Though I love the story and the narrator was quite good it was a little confusing for me to listen to a woman tell the story of Greg Mortenson when using the first person. I believe I would have enjoyed the narration much more had it been in a mail voice.
Though I am betting that given Greg's discomfort with the first person narration that he may have asked to have a woman tell the story. That made me smile.
The only book I have read that truly moved me. If you do not come away inspired by Greg Mortenson - either you do not have a heart or it is cold and hard as stone.
Both his books are treasures and I have recomended to service men and friends alike - all feel the same new understanding of Greg's work and love for this part of the world.
I'm all for equality but when a book is written by a man and read by a woman, I'm not making the connection. I don't think this was a good decision by the audio book publishers. Her narration is very pleasant and she pronounces difficult words with ease, but not appropriate to the story.
Also find the story drags on in several sections. Not up to par with the Three Cups of Tea.
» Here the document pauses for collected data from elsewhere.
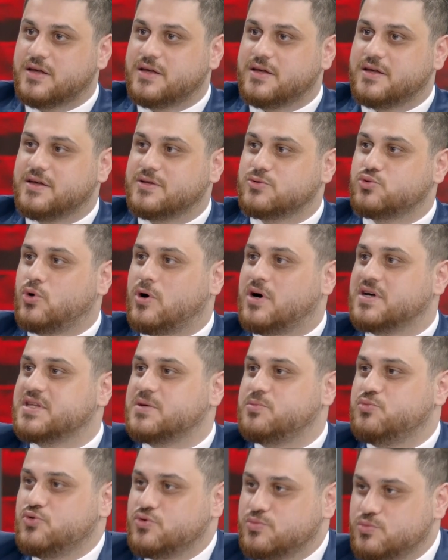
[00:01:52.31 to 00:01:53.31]
e,
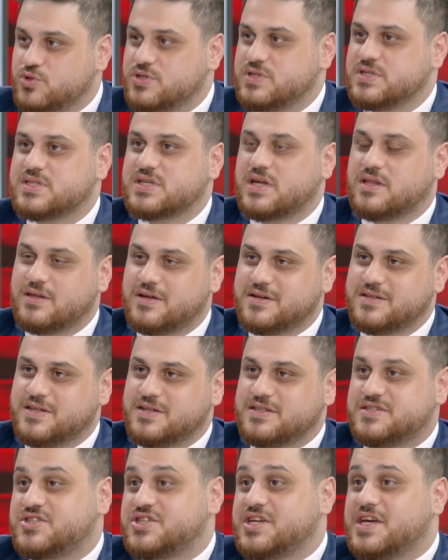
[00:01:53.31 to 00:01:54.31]
doğada büyümüş insanlar
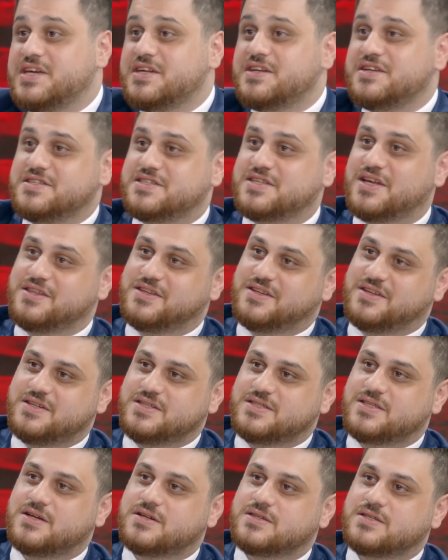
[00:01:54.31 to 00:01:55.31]
değiliz. Şehir
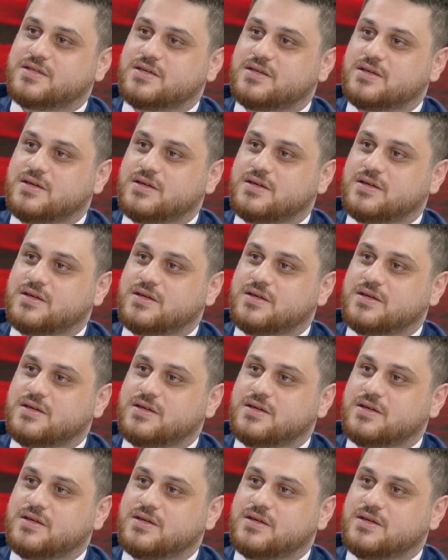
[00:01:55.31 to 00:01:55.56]
insanlarıyız artık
Steve (Walnut Creek, CA, USA)
I enjoyed this book roughly as much as Three Cups of Tea.
The narration is entirely different, but in contrast to some reviewers, I didn't mind it at all.
People such as those in this book are a credit to our species - it's too bad they're not more common.
Content is great as was Three Cups of Tea but the book is written in first person yet they have a female narrater. Big mistake and distracting when listening....
Three stars is a compromise review. The substance of the book is excellent. The narrator drove me crazy. I probably could have wrapped my head around a female reading a first person male book BUT her mispronunciation of numerous words or lisp or sloppy diction drove me to distraction.
I love Greg Mortenson's work, loved reading Three Cups of Tea, and was excited to listen to this book. I was very disappointed by the choice of narrator. I enjoyed her narration of "A Thousand Splendid Suns" but her dramatic, syrupy voice just clashes with Greg's persona and words. Very disappointing.
Aaron L. M. Goodwin
Picking up where Three Cups of Tea left off, this work gives you everything you want from greater depth of the already told stories, updates on many of the people involved in Mortenson's quest to build school in Afghanistan and Pakistan, and more news about the past few years. What this man has been able to accomplish is astounding and can make even the most selfish feel the need to get outside themselves.
This would be four stars, but the narration is a bit odd. Since it's a first-person account, hearing the narrator of a man be a woman is a bit off-putting.
The sequel is always a more difficult sell and this one does not deliver. It is a continuation of the story and introduces more of the characters. He is a great guy doing a wonderful work but this book is not up to the first.